Background and notation
This section fixes the objects we compare: escape words, the iid 2-adic reference, and the coordinates we condition on. Nothing here is novel; it is recorded so the measurements in §4 are unambiguous.
2.1 Escape words
Work with the accelerated odd-to-odd map. For an odd \(n\), one step removes the factor of two from \(3n+1\):
\[ n \;\longmapsto\; \frac{3n+1}{2^{\,k}}, \qquad k = v_2(3n+1) \ge 1 . \]Following a trajectory until it escapes the layer produces a finite sequence of valuations
\[ \mathbf{k} = (k_1, k_2, \dots, k_\tau), \qquad k_i \ge 1, \]which we call the escape word; \(\tau\) is its length. The cumulative valuation is \(K_\tau = \sum_i k_i\). In log-magnitude terms each step contributes \(\log_2 3 - k_i\), so the partial sums of \(\log_2 3 - k_i\) describe the trajectory's descent; this is the path we summarize by shape features below.

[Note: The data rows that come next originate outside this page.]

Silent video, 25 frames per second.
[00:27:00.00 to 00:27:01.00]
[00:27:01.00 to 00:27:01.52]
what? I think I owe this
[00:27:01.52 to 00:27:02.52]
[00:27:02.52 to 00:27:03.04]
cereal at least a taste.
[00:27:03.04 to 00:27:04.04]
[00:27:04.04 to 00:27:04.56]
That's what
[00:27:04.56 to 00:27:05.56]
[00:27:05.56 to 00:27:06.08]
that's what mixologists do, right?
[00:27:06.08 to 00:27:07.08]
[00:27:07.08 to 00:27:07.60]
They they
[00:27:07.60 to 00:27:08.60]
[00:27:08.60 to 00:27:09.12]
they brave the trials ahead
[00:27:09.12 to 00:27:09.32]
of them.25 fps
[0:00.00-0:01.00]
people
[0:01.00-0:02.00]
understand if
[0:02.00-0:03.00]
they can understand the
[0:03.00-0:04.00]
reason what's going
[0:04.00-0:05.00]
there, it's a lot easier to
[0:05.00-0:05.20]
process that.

2.2 The two measures being compared
We compare two distributions over escape words inside each conditioning cell:
- actual — words of finite integers, enumerated from
exhaustive residue-status caches over odd residues up to \(2^{\text{power}}\),
for
powerin \(\{24,\dots,28\}\). Trajectories flaggedESCAPEare traced and weighted by their layer mass. - iid — words sampled from the iid 2-adic reference: valuations
drawn from a tilted geometric-like law (
tilted_k) independently at each step, with importance weights that match the layer geometry. The reference is the null against which "actual" is measured.
2.3 Valuation categories and blocks
Raw valuations are bucketed into three categories,
\[ \text{k\_cat}(k) = \begin{cases} \texttt{"1"} & k = 1 \\ \texttt{"2"} & k = 2 \\ \texttt{"3+"} & k \ge 3, \end{cases} \]and a block of length \(L\) is a window of \(L\) consecutive categories. There are \(3^L\) possible blocks; we use \(L \in \{3,4,5,6\}\). The coarse bucketing keeps the per-block support small enough to estimate from samples while still resolving the short-range structure that the one-step view misses.
2.4 Why a finite-block view at all
Previous analyses suggest that the discrepancy is not adequately captured by any single low-order summary: not by \(K_\tau\), not by \(\tau\), not by mean valuation or cumulative drift, and that one-step transitions are close to iid. In the regression baseline used here those covariates together separate actual from iid only marginally (AUC \(\approx 0.50\); see §4). This naturally leads to the finite-block question: if the deviation is not one-step and is not adequately captured by these scalars, does it live in short multi-step patterns, and if so can those patterns be turned into a generator?
The remainder of the paper answers: the deviation does show up in short blocks (diagnostically), but turning the blocks into a generator fails in the two ways we tried.